Tiny Spaces

20 January 2021

Famously, the Euclidean axiomata for space seemed necessary to many, so that various philosophers concluded or argued that some knowledge or something playing a rôle like that of knowledge derived from something other than experience. Yet there were doubters of one of these axiomata — that parallel lines would never intersect — and eventually physicists concluded that the universe would be better described were this axiom regarded as incorrect. Once one axiom was abandoned, the presumption of necessity of the others evaporated.

I think that our concept of space is built upon an experience of an object sometimes affecting another in ways that it sometimes does not, with the first being classified as near when it does and not near when it does; which ways are associated in the concept of near-ness are selected by experience. The concept of distance — variability of near-ness — develops from the variability of how one object affects another; and it is experience that selects which variabilities are associated with distance. Our concept of space is that of potential (realized or not) of near-ness.

The axiomata of Euclid were, implicitly, an attempted codification of observed properties of distance; in the adoption of this codification or of another, one might revise which variabilities one associated with distance. One might, in fact, hold onto those axiomata exactly by revising which variabilities are associated with distance. In saying that space is non-Euclidean, one ought to mean that the Euclidean axiomata are not the best suited to physics.

Just as the axiomata of Euclid become ill-suited to physics when distances become very large, they may be ill-suited when distances become very small.

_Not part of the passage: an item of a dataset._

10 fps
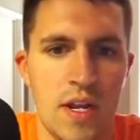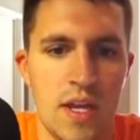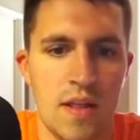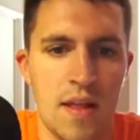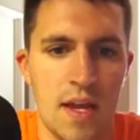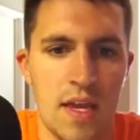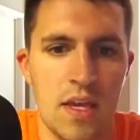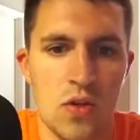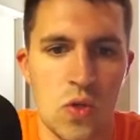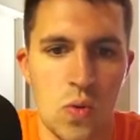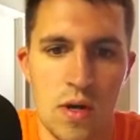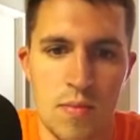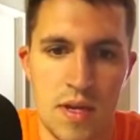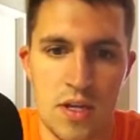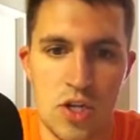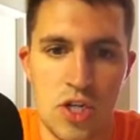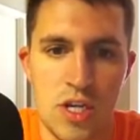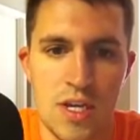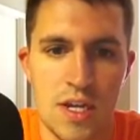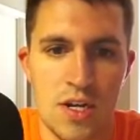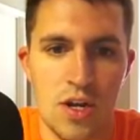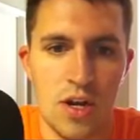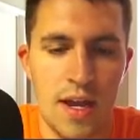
in that kill squad because she can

Space might not even be divisible without limit. The mathematical construct of continuity may not apply to the physical world. At least some physical quantities that were once imagined potentially to have measures corresponding to any real number are now regarded as having measures corresponding only to integer multiples of quanta; perhaps distance cannot be reduced below some minimum.

And, at some sub-atomic level, any useable rules of distance might be more complex. On a larger scale, non-Euclidean spaces are sometimes imagined to have worm-holes, which is really to say that some spaces would have near-ness by peculiar paths. Perhaps worm-holes or some discontinuous analogue thereöf are pervasive at a sub-atomic level, making space into something of a rat's nest.